This Agreement has been duly executed and delivered by the Purchaser and
constitutes a legal, valid and binding obligation of the Purchaser, enforceable
against the Purchaser in accordance with its terms.
Section 4.2 Investment Intent. The Purchaser will be
acquiring the Owned Shares pursuant to the Exchange for its own account and not
with a view to distribution or resale in any manner which would be in violation
of the Securities Act.
ARTICLE V
MISCELLANEOUS
Section 5.1 Termination. This Agreement shall terminate
and be of no further force and effect: (i) upon the written mutual consent of
the parties hereto; (ii) automatically and without any required action of the
parties hereto upon the withdrawal of the Offer; (iii) if at least a majority of
the outstanding Company Shares, excluding the Owned Shares of Shareholders and
Company Shares owned by any executive officers of the Company not listed on
Exhibit A, fail to be tendered in the Offer; and (iv) if the Purchaser fails to
acquire a sufficient number of Company Shares, such that, after Company Shares
are purchased pursuant to the Offer, the Purchaser would own at least 90% of the
outstanding Company Shares. No such termination of this Agreement shall relieve
any party hereto from any liability for any breach of this Agreement prior to
termination.
Section 5.2 Further Assurance. From time to time, at
another party's request and without additional consideration, each party hereto
shall execute and deliver such additional documents and take all such further
action as may be necessary or desirable to consummate and make effective, in the
most expeditious manner practicable, the transactions contemplated by this
Agreement.
Section 5.3 Specific Performance. Each Shareholder
acknowledges that if such Shareholder fails to perform any of its obligations
under this Agreement, immediate and irreparable harm or injury would be caused
to the Purchaser for which money damages would not be an adequate remedy. In
such event, each Shareholder agrees that the Purchaser shall have the right, in
addition to any other rights that it may have, to specific performance of this
Agreement. Accordingly, if the Purchaser should institute an action or
proceeding seeking specific enforcement of the provisions hereof, each
Shareholder hereby waives the claim or defense that the Purchaser has an
adequate remedy at law and hereby agrees not to assert in any such action or
proceeding the claim or defense that such a remedy at law exists. Each
Shareholder further agrees to waive any requirements for the securing or posting
of any bond in connection with obtaining any such equitable relief.
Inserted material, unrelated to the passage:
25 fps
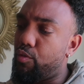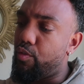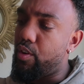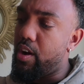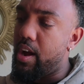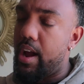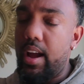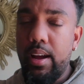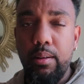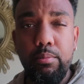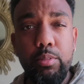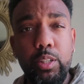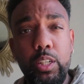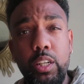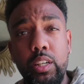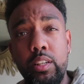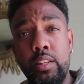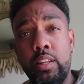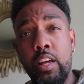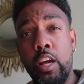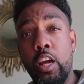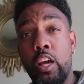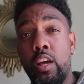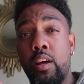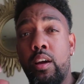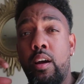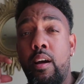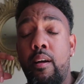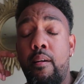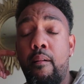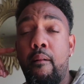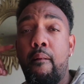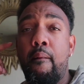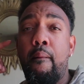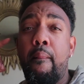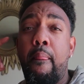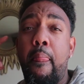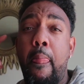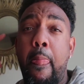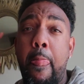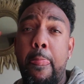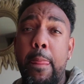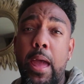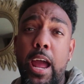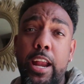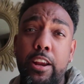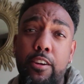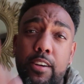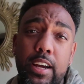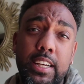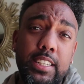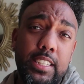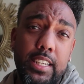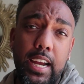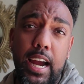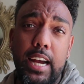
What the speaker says: over at MGD. Anyways,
Section 5.4 Notice. All notices, requests, claims
demands and other communications under this Agreement shall be in writing and
shall be deemed given if delivered personally or sent by overnight courier
(providing proof of delivery) to the parties at the following addresses (or at
such other address for a party as shall be specified by like notice):
(a) If to the Purchaser:
ERI Acquisition Corp.
c/o Xxxx Xxxxxx Xxxxxx Lubersky LLP
000 XX Xxxxxx Xxxxxx, Xxxxx 0000
Xxxxxxxx, XX 00000-0000
Attn: Xxxxxxx X. Xxxxxxxxx Esq.
(b) If to a Shareholder:
To the appropriate address shown on Exhibit A.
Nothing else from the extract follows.